¿Cómo estamos en 2025? La economía en movimiento y la vida en cambio 🏡
En un año donde los precios siguen acelerándose y cada vez más familias deben hacer malabares para llegar a fin de mes, un informe reciente revela cómo se está reconfigurando la estructura social y cuáles son los patrones de consumo de cada grupo.
La pirámide social, más ajustada que nunca 📊
La consultora W presentó su análisis del tercer trimestre del año, mostrando algunos cambios en la distribución de los hogares según sus ingresos. La base de la pirámide, que incluye a quienes tienen menos recursos, vio una pequeña mejoría: la proporción de hogares en situación de pobreza bajó del 26% al 24%. Esto significa que unas 2 de cada 10 familias están ahora un poquito mejor, aunque todavía enfrentan dificultades para cubrir sus necesidades básicas.
¿Y quiénes son los que lograron salir de esa situación? Son los hogares en la categoría de clase baja superior, que pasaron del 24% al 28%. Estos hogares, que ahora representan más de un cuarto de la población, tienen ingresos promedio de unos $1,85 millones mensuales. Aunque siguen en una posición vulnerable, muestran cierta recuperación.
¿Y en los niveles más altos? La élite sigue firme 💼
En la cima de la pirámide, la clase alta mantiene su lugar.
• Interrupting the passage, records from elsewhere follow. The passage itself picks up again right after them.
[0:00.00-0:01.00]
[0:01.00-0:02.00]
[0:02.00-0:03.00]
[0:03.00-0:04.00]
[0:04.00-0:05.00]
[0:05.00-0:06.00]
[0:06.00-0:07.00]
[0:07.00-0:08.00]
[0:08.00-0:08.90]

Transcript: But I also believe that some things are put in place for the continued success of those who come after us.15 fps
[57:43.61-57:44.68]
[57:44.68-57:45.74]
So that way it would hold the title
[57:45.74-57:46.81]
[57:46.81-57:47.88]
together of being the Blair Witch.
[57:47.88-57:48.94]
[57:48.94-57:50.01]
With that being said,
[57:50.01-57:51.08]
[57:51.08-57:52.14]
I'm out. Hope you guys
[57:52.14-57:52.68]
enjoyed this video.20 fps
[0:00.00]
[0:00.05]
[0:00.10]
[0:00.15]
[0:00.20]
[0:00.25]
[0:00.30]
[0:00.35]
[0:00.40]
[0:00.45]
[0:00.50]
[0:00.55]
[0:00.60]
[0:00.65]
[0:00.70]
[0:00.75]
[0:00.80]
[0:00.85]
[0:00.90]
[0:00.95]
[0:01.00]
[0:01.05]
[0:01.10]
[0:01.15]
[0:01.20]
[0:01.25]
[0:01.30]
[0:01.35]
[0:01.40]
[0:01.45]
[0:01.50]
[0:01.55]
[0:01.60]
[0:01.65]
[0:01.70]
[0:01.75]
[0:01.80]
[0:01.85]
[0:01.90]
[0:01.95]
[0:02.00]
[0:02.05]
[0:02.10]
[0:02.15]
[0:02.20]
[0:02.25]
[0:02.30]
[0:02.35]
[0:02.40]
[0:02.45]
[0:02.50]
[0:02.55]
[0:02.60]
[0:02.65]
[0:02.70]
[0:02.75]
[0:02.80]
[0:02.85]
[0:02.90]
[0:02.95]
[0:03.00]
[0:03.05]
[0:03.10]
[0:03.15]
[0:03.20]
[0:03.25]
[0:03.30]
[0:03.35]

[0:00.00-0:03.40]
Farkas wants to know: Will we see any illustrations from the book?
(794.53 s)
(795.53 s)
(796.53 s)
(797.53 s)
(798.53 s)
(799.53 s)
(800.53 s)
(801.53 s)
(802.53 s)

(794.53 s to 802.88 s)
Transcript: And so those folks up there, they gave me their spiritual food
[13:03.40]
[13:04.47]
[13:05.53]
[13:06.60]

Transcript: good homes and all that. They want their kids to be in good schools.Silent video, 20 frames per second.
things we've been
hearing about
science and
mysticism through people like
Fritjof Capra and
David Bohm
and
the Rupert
Solo el 5% de los hogares pertenecen a este grupo, con ingresos que arrancan en los $7 millones mensuales y promedian los $12 millones. Ellos siguen sosteniendo gastos en viajes internacionales y bienes dolarizados, manteniendo un estilo de vida que, para muchos, parece de otro mundo.
¿Qué pasa con las clases medias? Estabilidad y fragilidad ⚖️
La clase media alta, que representa al 17% de la población, logró estabilizarse tras los ajustes del año pasado, aunque con un nivel de consumo muy delicado. Muchos hogares en barrios como Caballito, por ejemplo, intentan sostener su estilo de vida sin cometer errores, porque cualquier imprevisto puede hacerlos caer.
Por otro lado, las clases medias más bajas, que comprenden el 26% de los hogares, están en lo que el informe llama la “cultura del no”. Es decir, las decisiones de gasto se toman con mucha cautela, recortando en todo lo que no sea esencial. La frase más escuchada en esos hogares es: “No hay plata”.
¿Qué consumen y qué dejan de lado? 🛍️🚗
El informe también analiza cómo gasta cada grupo. La clase alta continúa gastando en viajes y bienes que usan dólares, mientras que las clases medias, en general, hacen malabares para mantener su nivel de vida. La mayoría recorta en gastos no indispensables y prioriza lo básico.
En cuanto a los productos y servicios, hay una tendencia clara: los autos y los viajes al exterior aumentaron más del 50% respecto al año pasado, lo que indica que algunos todavía pueden darse ciertos lujos. Pero, en cambio, el turismo receptivo, la ropa y las compras en supermercados sufrieron caídas de entre 5% y 18%. Los supermercados, en particular, vieron una baja del 5,1% en sus ventas en los primeros diez meses del año.
Ni las compras de alimentos ni los productos de higiene o cosmética escaparon a la tendencia. Los lácteos, por ejemplo, se mantuvieron bastante estables, pero otros rubros como bebidas alcohólicas y golosinas tuvieron caídas importantes, que van del 5% al 16,5%.
¿Qué nos dice esto? La realidad en números 📉
En resumen, el año 2025 sigue siendo un desafío económico para muchas familias. Aunque algunos logran dar pequeños pasos hacia adelante, la mayoría siente que la vida se vuelve cada vez más ajustada. La economía no solo se mide en cifras, sino en cómo esas cifras impactan en el día a día de las personas.
¿Qué pasará en los próximos meses? Solo el tiempo dirá si estas tendencias de mejora en la base de la pirámide social continúan o si la economía vuelve a complicar aún más las cosas para la mayoría. Por ahora, lo importante es entender que, aunque algunos sectores parecen repuntar, la lucha por mantener el equilibrio sigue siendo la norma.